**** Input material
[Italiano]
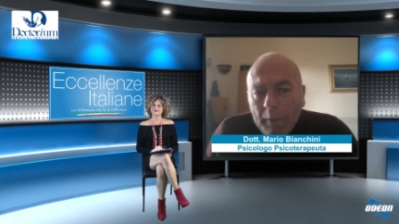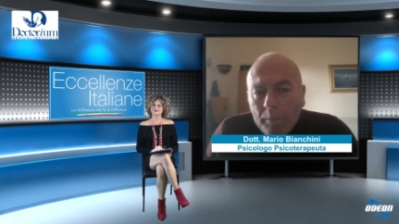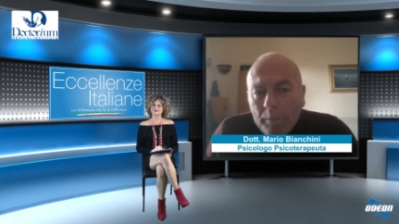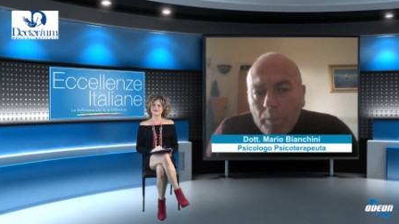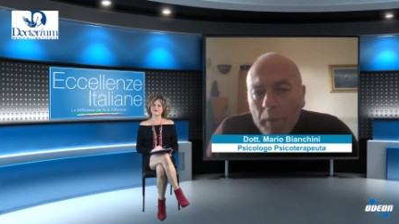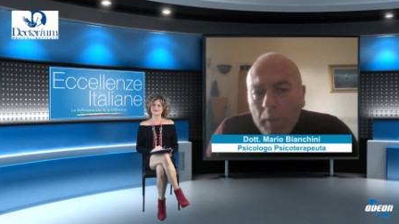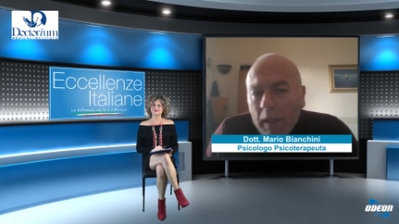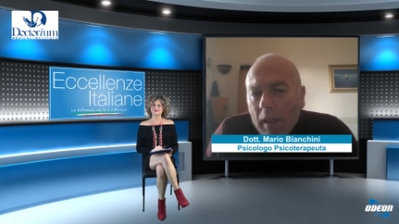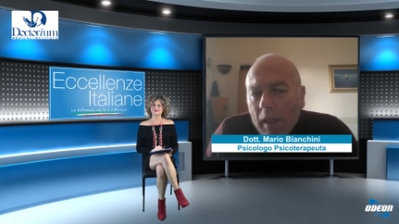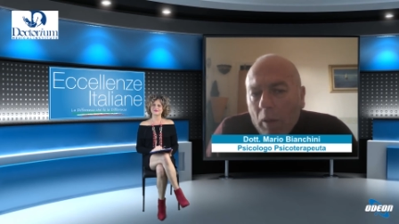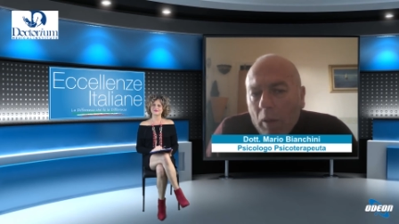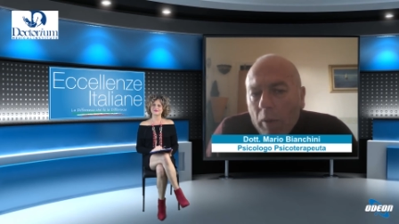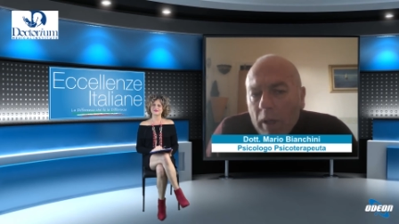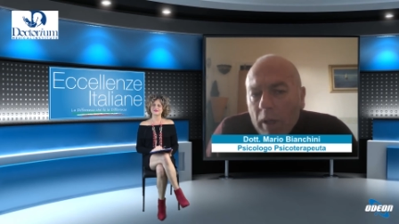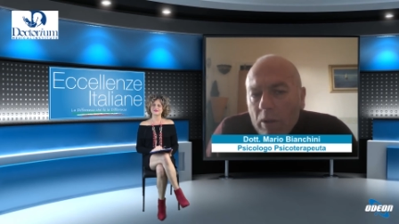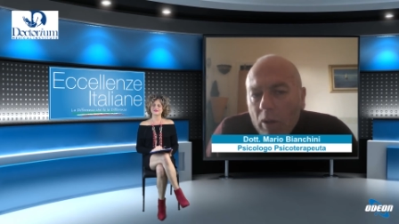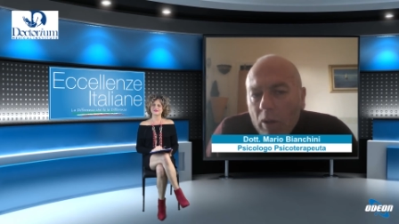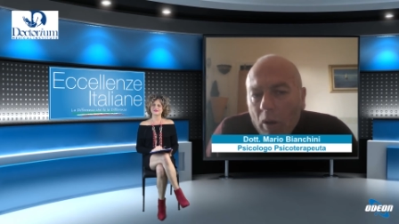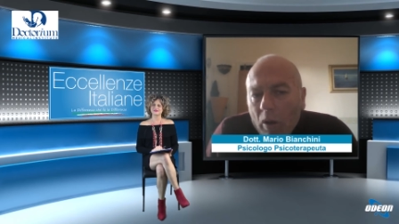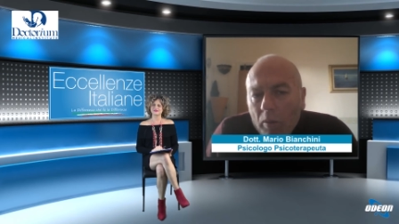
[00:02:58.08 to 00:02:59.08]
perché
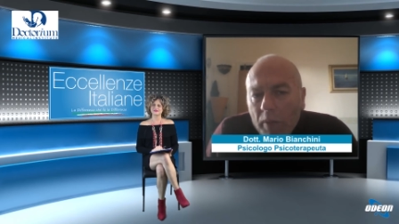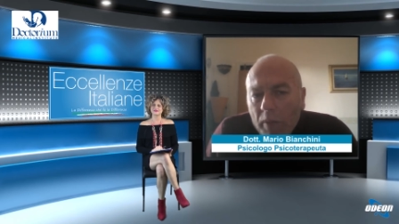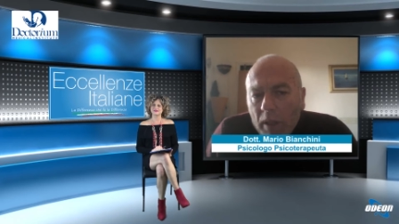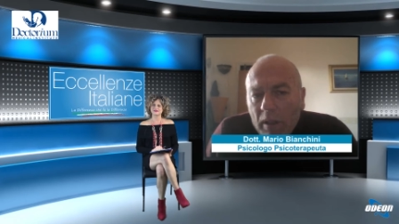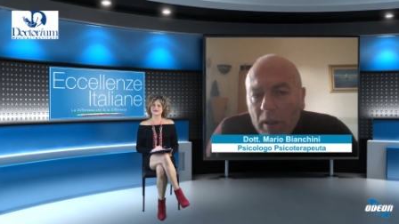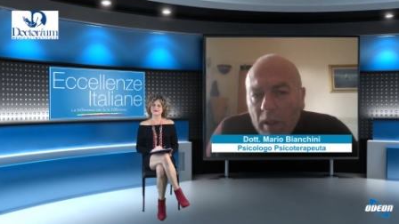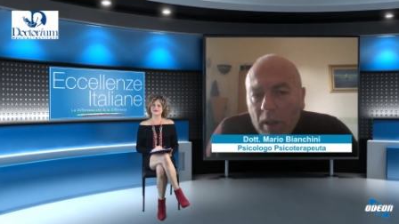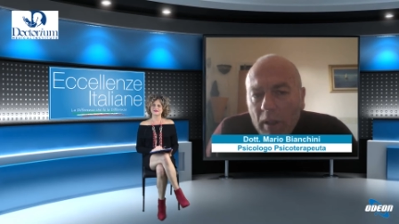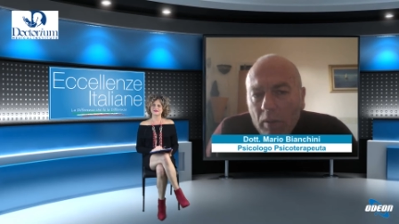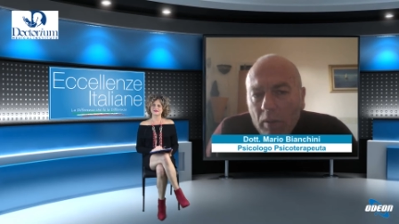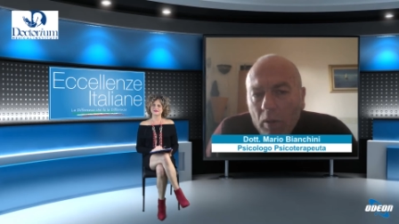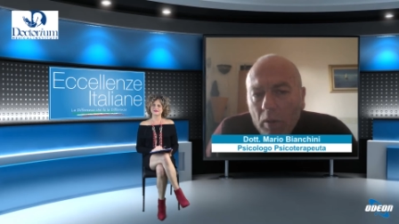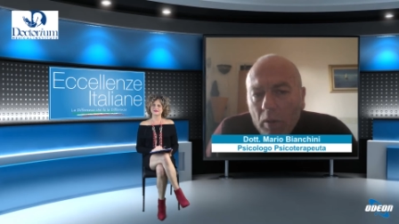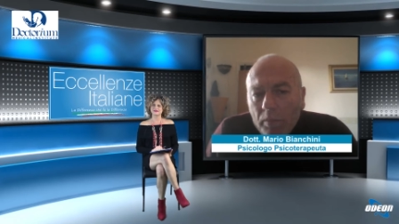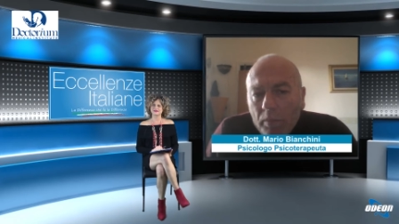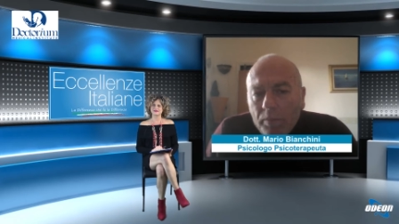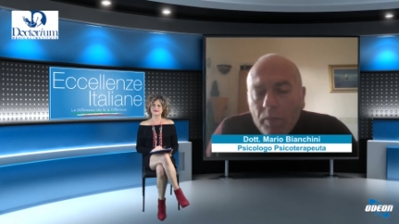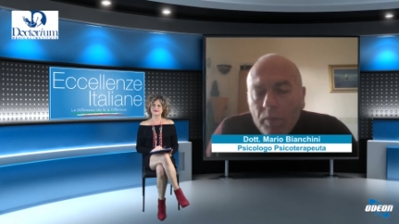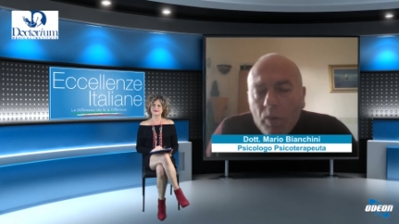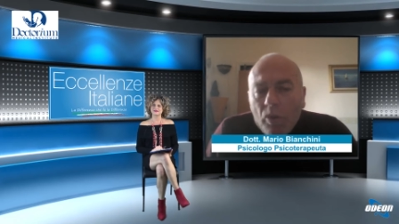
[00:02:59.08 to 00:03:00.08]
questo è
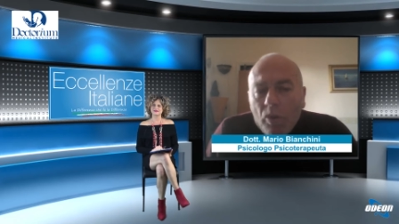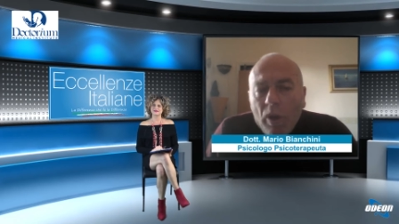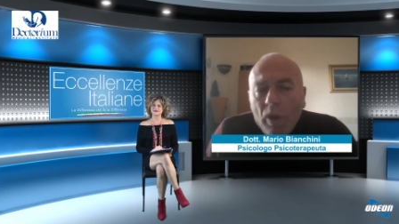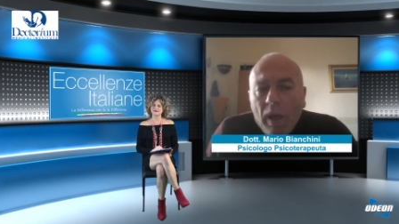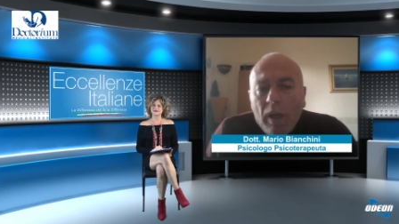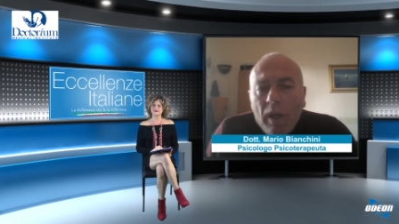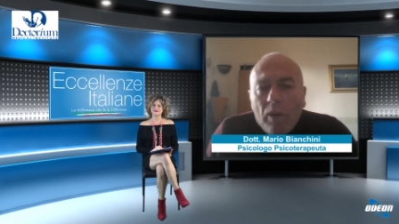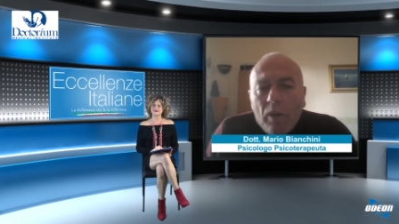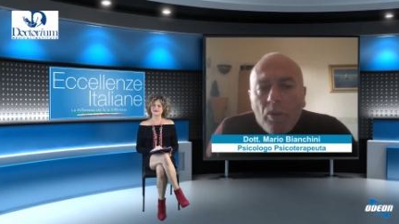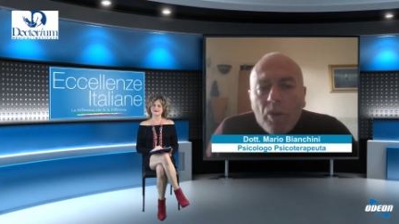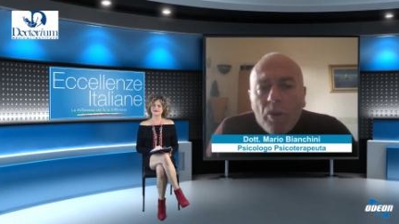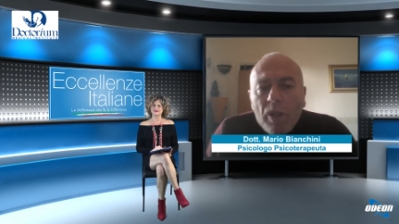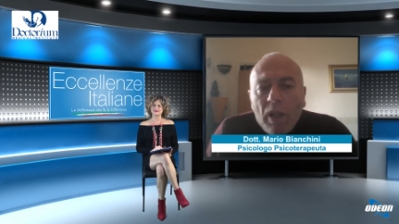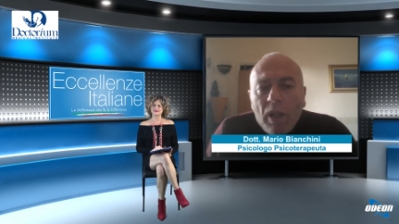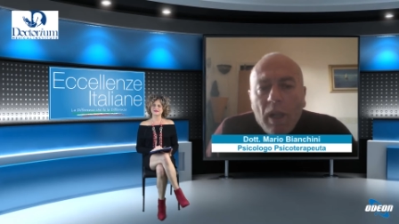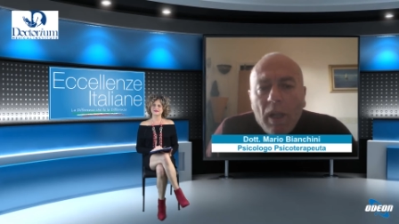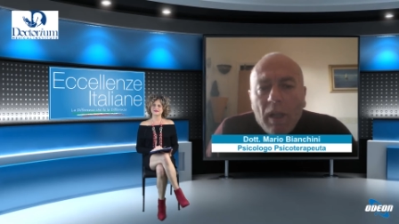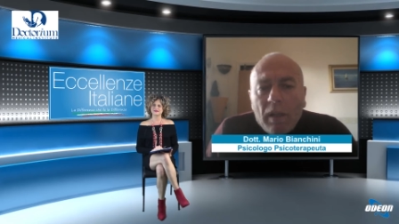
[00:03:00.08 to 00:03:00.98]
l'obiettivo, cioè riuscire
********
* **What you are asked to do**:
Output the material word for word, omitting its pictures.

* **Your solution**:
[Italiano]
[00:02:58.08 to 00:02:59.08]
perché
[00:02:59.08 to 00:03:00.08]
questo è
[00:03:00.08 to 00:03:00.98]
l'obiettivo, cioè riuscire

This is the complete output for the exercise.